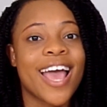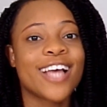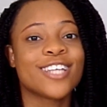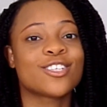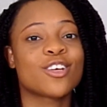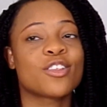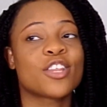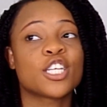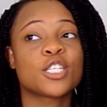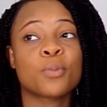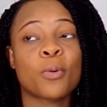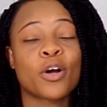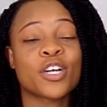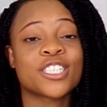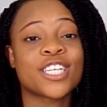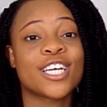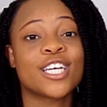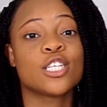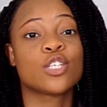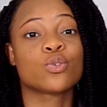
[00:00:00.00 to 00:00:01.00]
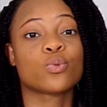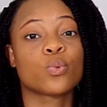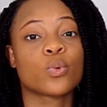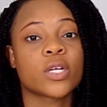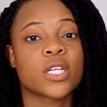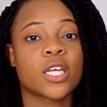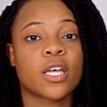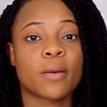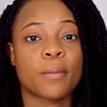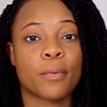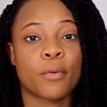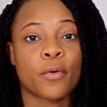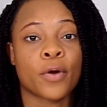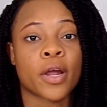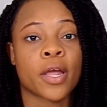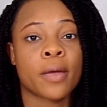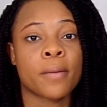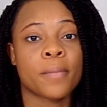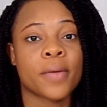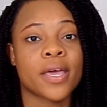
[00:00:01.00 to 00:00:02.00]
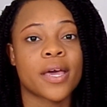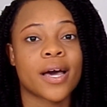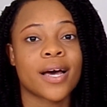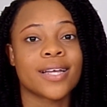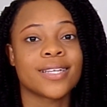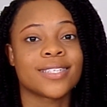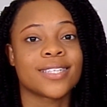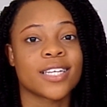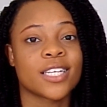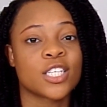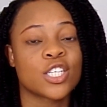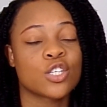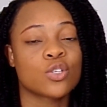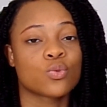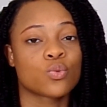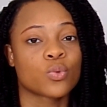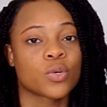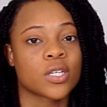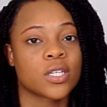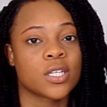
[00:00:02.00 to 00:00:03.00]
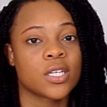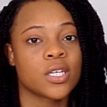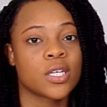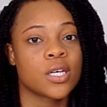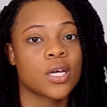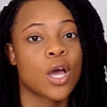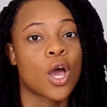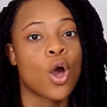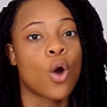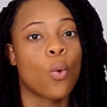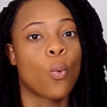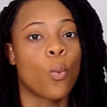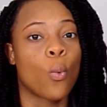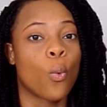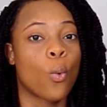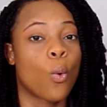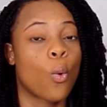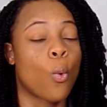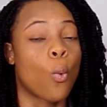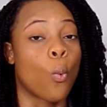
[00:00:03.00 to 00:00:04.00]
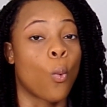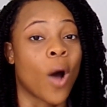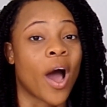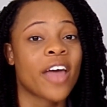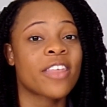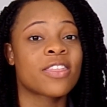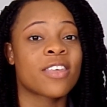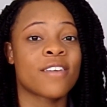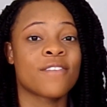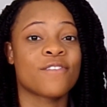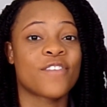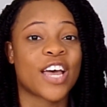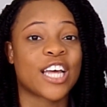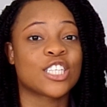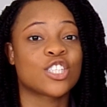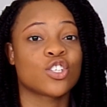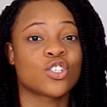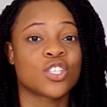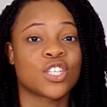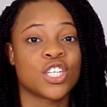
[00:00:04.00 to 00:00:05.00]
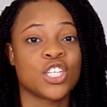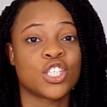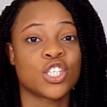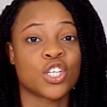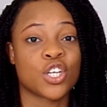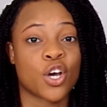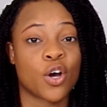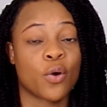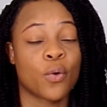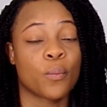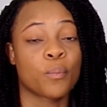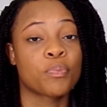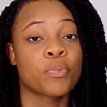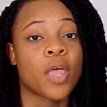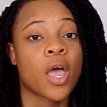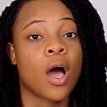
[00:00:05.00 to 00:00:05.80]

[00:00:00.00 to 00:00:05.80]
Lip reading: So this portion is really important because this is really what the investors need to know.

_ _ _ _ _

▸ WHAT THE TASK REQUIRES:
If a record holds a picture, leave the picture out and copy everything else exactly.

▸ TASK RESPONSE:
[00:00:00.00 to 00:00:01.00]
[00:00:01.00 to 00:00:02.00]
[00:00:02.00 to 00:00:03.00]
[00:00:03.00 to 00:00:04.00]
[00:00:04.00 to 00:00:05.00]
[00:00:05.00 to 00:00:05.80]

[00:00:00.00 to 00:00:05.80]
Lip reading: So this portion is really important because this is really what the investors need to know.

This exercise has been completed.